Deuxième volet de la trilogie diabolique proposée par Jean-Marie Blanchard pour sa dernière saison à Genève, cette Damnation de Faust, objet de scandale il y a cinq ans — notamment à cause d’une crucifixion d’un réalisme choquant — porte fièrement la griffe Olivier Py. Mais s’il fait souvent frémir, le savant compost de provocation, de cruauté sanglante, de corps nus, d’animaux vivants, baignant dans une nuit où il ne pleut que du feu, laisse émotionnellement de glace. Esthétisante, impudique mais troublante, cette mise en scène est à la fois admirable et haïssable. Admirable par sa maîtrise, sa force visuelle, son rythme en symbiose avec une musique contrastée et une dramaturgie fragmentée. Haïssable par ses choix obsessionnels, ses déviances gratuites, ses ajouts douteux, sa noirceur extrême, son absence de tendresse.
Sous la baguette hautement qualifiée de John Nelson, l’orchestre de la Suisse romande restitue pleinement les nuances de cette partition multiforme. Avec ses nombreuses ruptures d’atmosphère, La Damnation de Faust garde constamment l’auditeur en éveil. La direction de ce berliozien hors pair sait éviter l’emphase comme la sécheresse. Les hymnes religieux, la folie guerrière des soldats, les beuveries des étudiants, entrecoupées de chansons d’un humour cynique, les scansions diaboliques, les moqueries des paysans sonnent juste et frappent fort tandis que les moments élégiaques exhalent avec délicatesse leur séduction langoureuse. Du début à la fin, les chœurs sont remarquables d’intensité.
Excellent comédien, le baryton-basse Willard White transforme en atout la relative faiblesse d’une voix qui accuse le temps. Cette rugosité donne à son Méphistophélès une épaisseur et une autorité incomparables.
Affublé d’un maillot de corps de débardeur porté avec un tutu de ballerine descendant à mi-mollets, le baryton René Schirrer prête à Brander sa voix solide et sa diction précise. Durant le fameux air du rat, il demeure imperturbable dans ce ridicule accoutrement que l’on reverra bientôt se multiplier sur tout un chœur d’hommes !
Le rôle de Faust est très exigeant vocalement. Le ténor Paul Groves, malgré deux suraigus hors de contrôle, s’en sort plutôt bien.
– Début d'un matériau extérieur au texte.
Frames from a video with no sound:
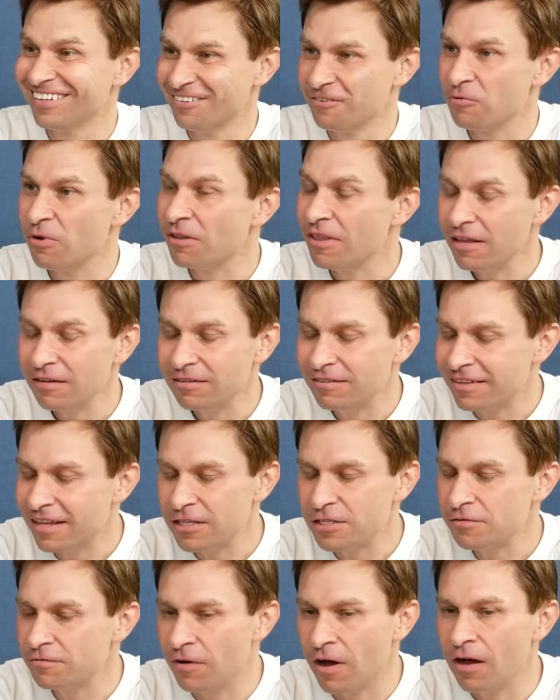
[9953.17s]
Well,
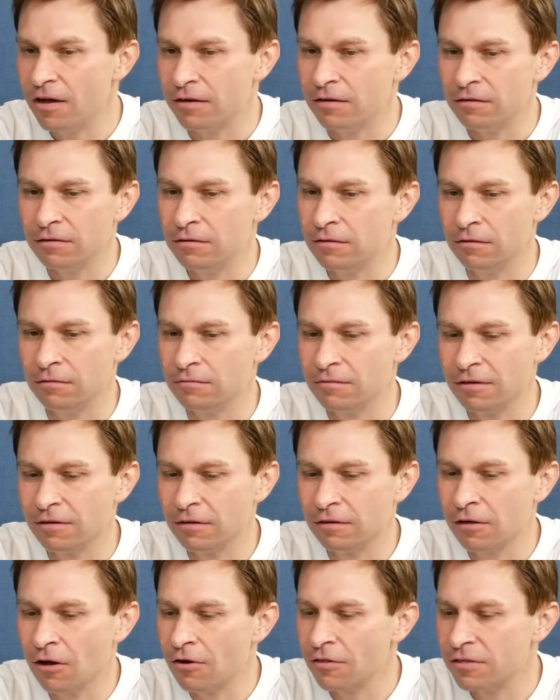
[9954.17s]
that's fine. You know,
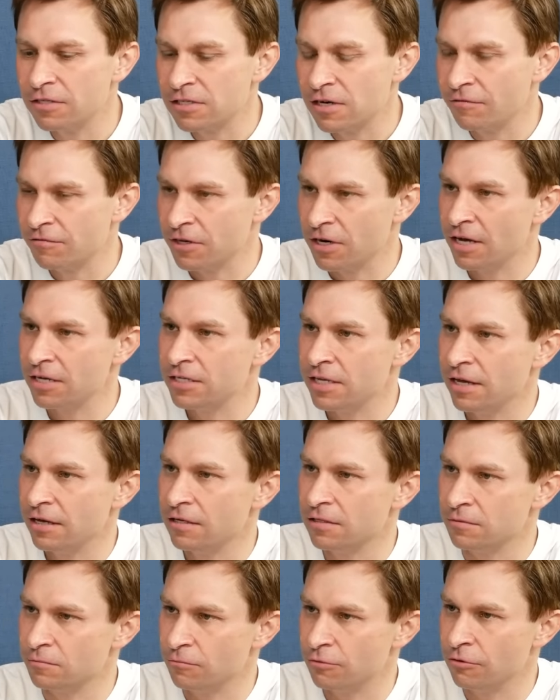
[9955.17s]
a lot of the stuff that I
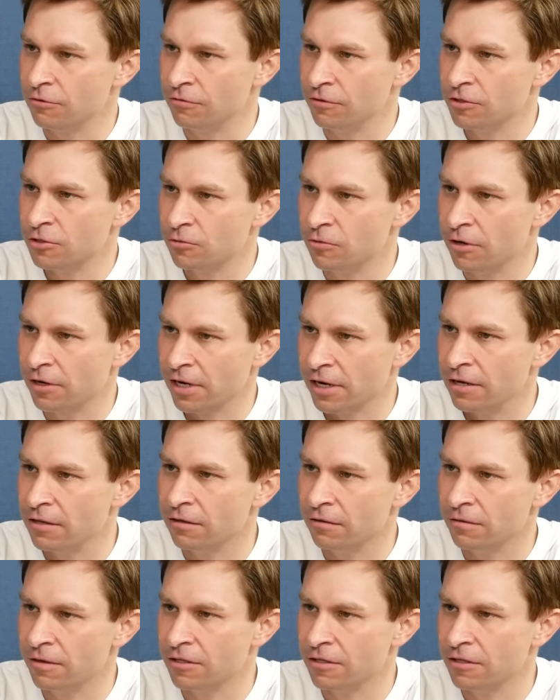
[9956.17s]
take isn't proven to work either.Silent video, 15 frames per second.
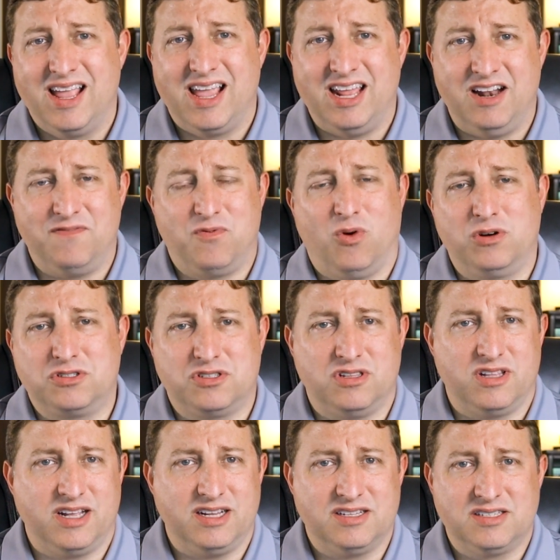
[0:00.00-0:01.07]
And
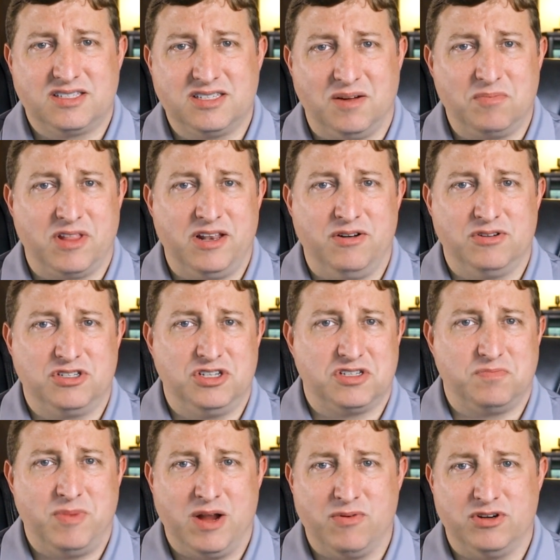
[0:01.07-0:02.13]
unfortunately, some lenders
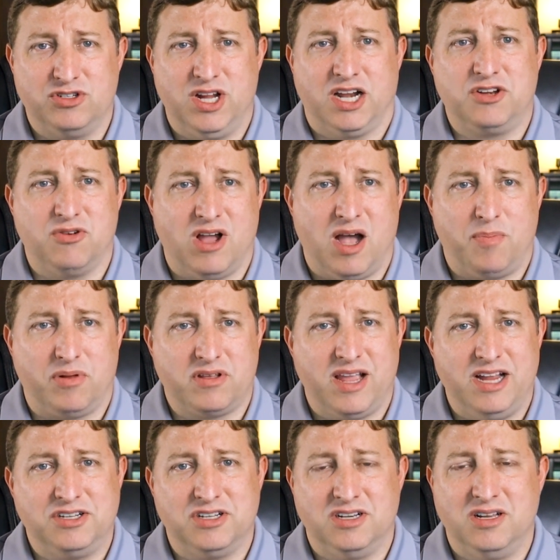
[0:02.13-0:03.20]
just may reject your
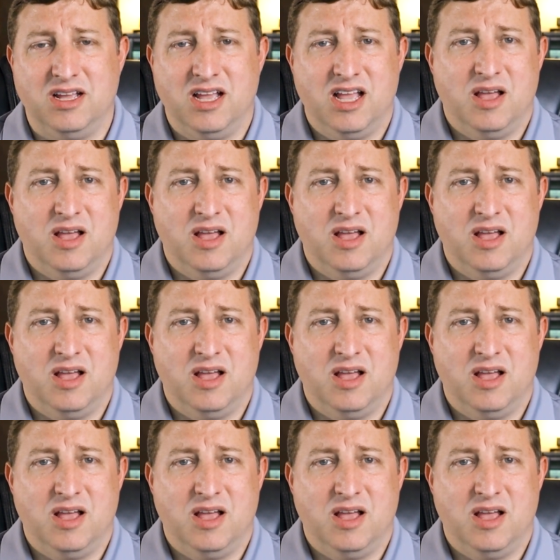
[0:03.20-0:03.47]
applicationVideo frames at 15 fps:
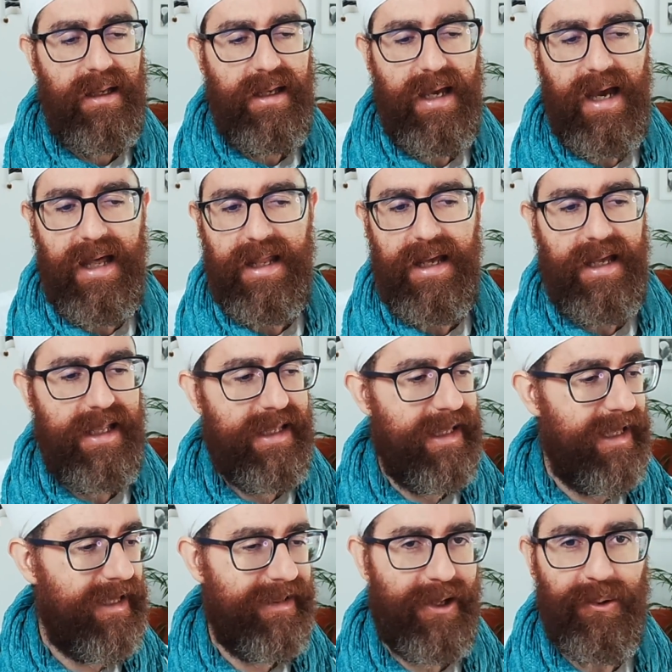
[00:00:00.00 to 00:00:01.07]
Yeah,
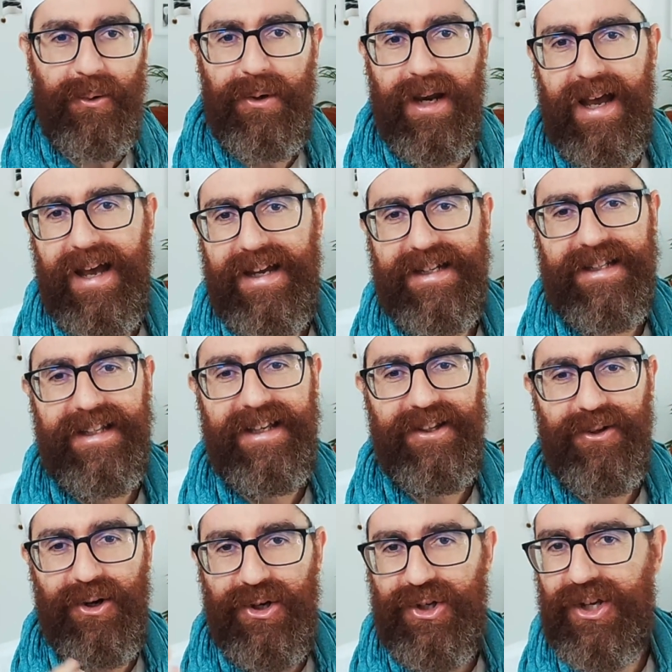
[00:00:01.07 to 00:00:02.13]
the gunas, the
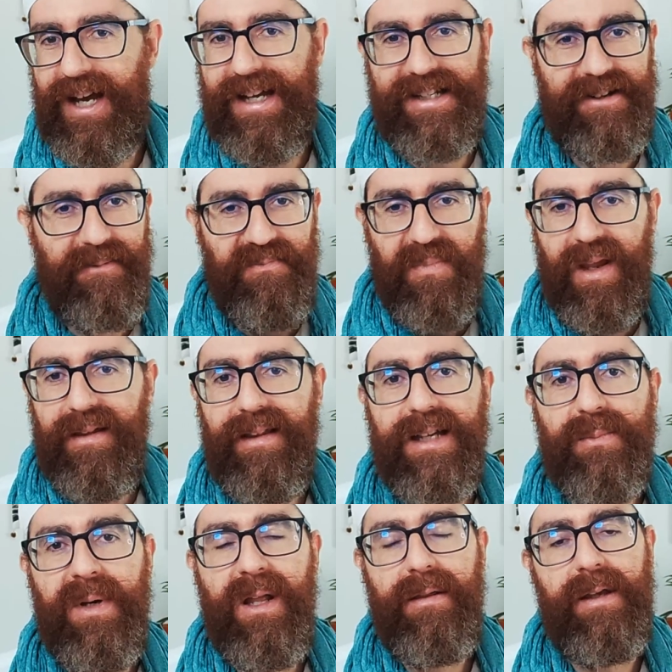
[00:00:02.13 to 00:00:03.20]
doshas.
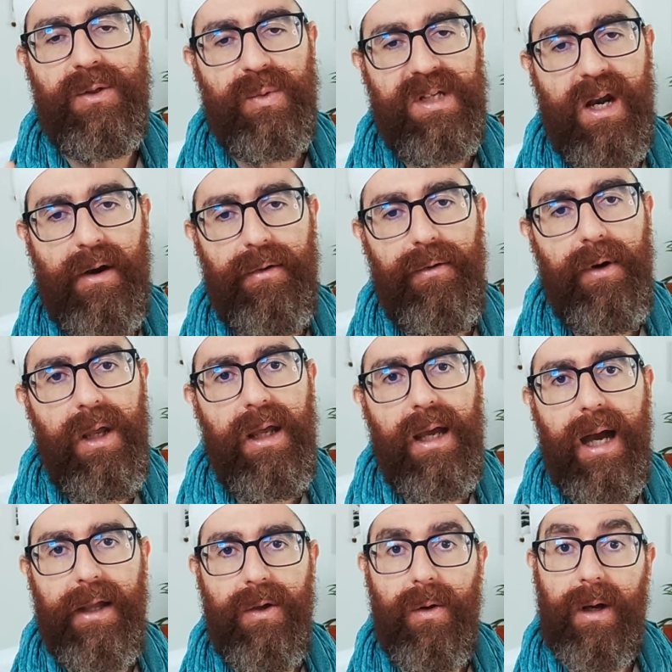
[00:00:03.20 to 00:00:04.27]
There's many things which are three,
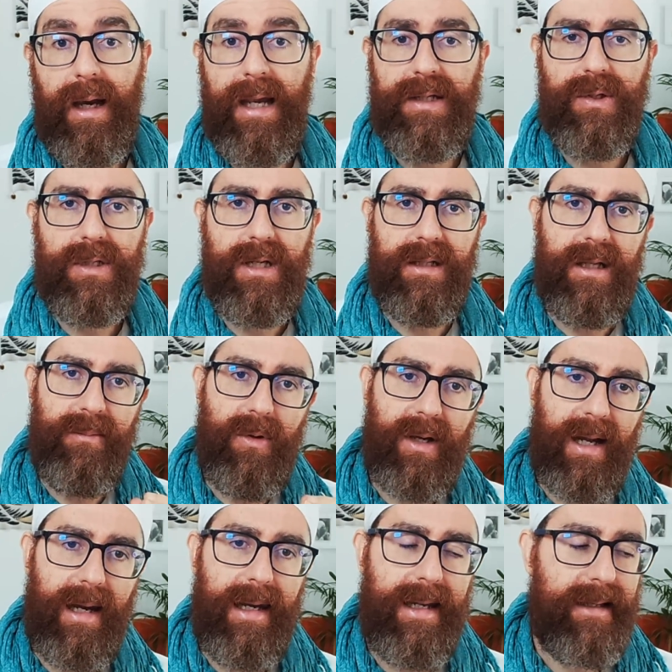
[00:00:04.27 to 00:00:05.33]
and you can associate them, you
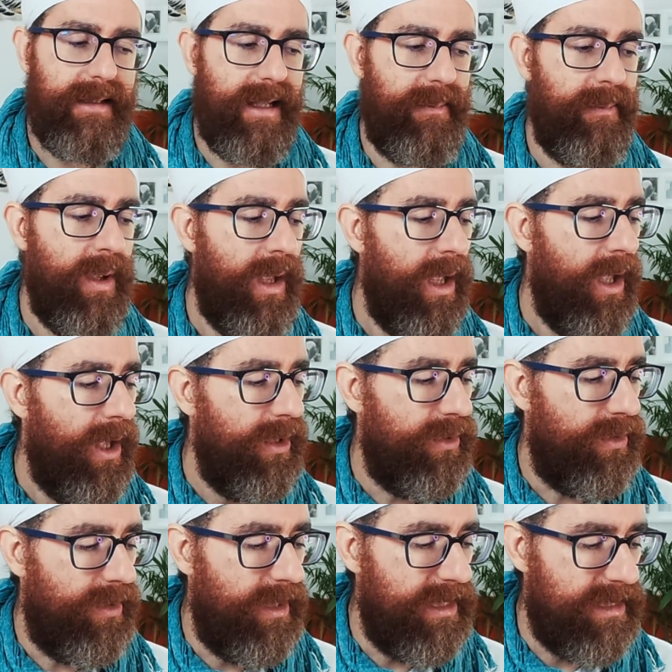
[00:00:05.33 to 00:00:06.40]
can link them
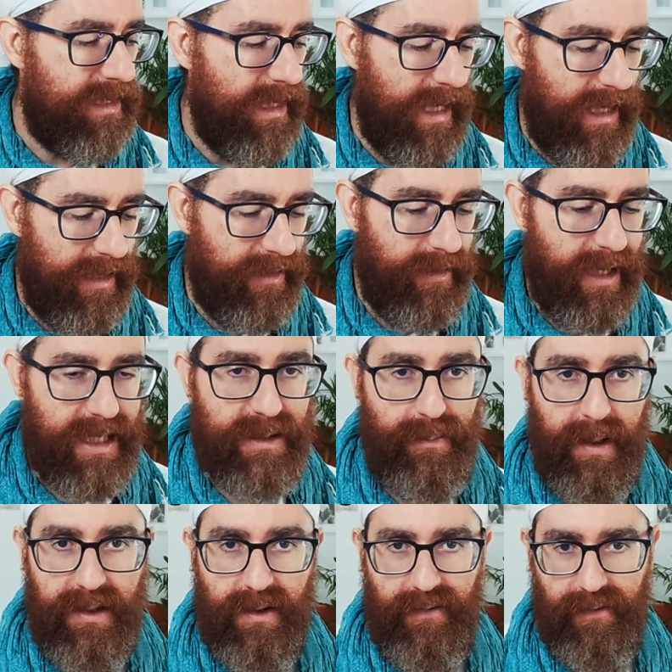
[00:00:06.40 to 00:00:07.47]
to these three
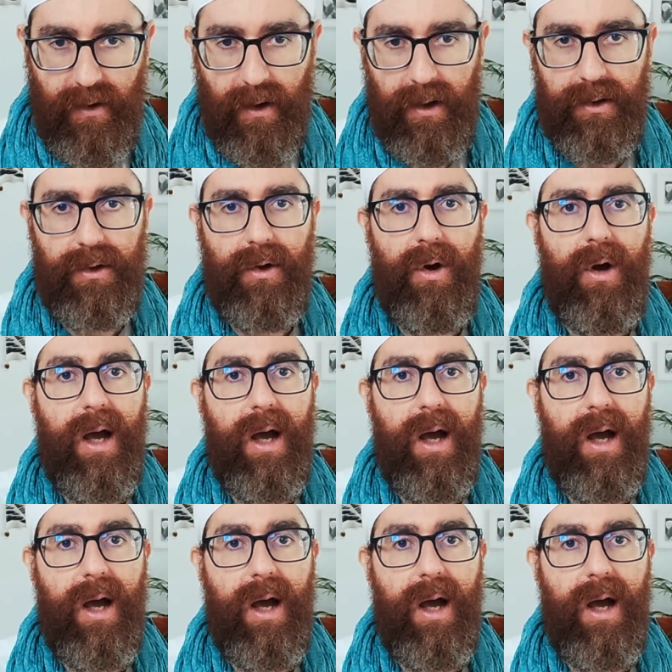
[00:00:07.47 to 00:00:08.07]
aspects of God.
S’il manque un peu de poids et de charisme pour le personnage, il parvient progressivement à s’imposer avec sa voix claire bien timbrée et son chant généreux. Durant l’extraordinaire duo avec son « Ange adoré », stimulé par sa partenaire — et on le comprend — le chanteur américain donne son maximum. Ce sommet de la partition, qui se transforme bientôt en trio avec Méphistophélès, atteint sa plénitude musicale et dramatique.
En Marguerite, Elina Garanca emporte tous les suffrages. La voix n’est pas immense, mais elle est veloutée et musicale. La jeune mezzo lettone tient sa ligne de chant sans effort, elle possède une grâce et une lumière qui font d’elle une Marguerite sinon inoubliable comme la Crespin, du moins très prometteuse.
Après une angoissante course à l’abîme, un infanticide monstrueux, les horribles violences malsaines de l’enfer où Faust est précipité, après avoir enfin entendu les dernières mesures de l’apothéose de Marguerite entièrement nue sur un immense escalier, le public reste un moment médusé. Puis, il se décide à applaudir en un lent crescendo jusqu’à ce que s’amorce un banc pour cette dernière représentation d’un spectacle qui force le respect — que l’on adhère ou non à la vision fantasque d’Olivier Py.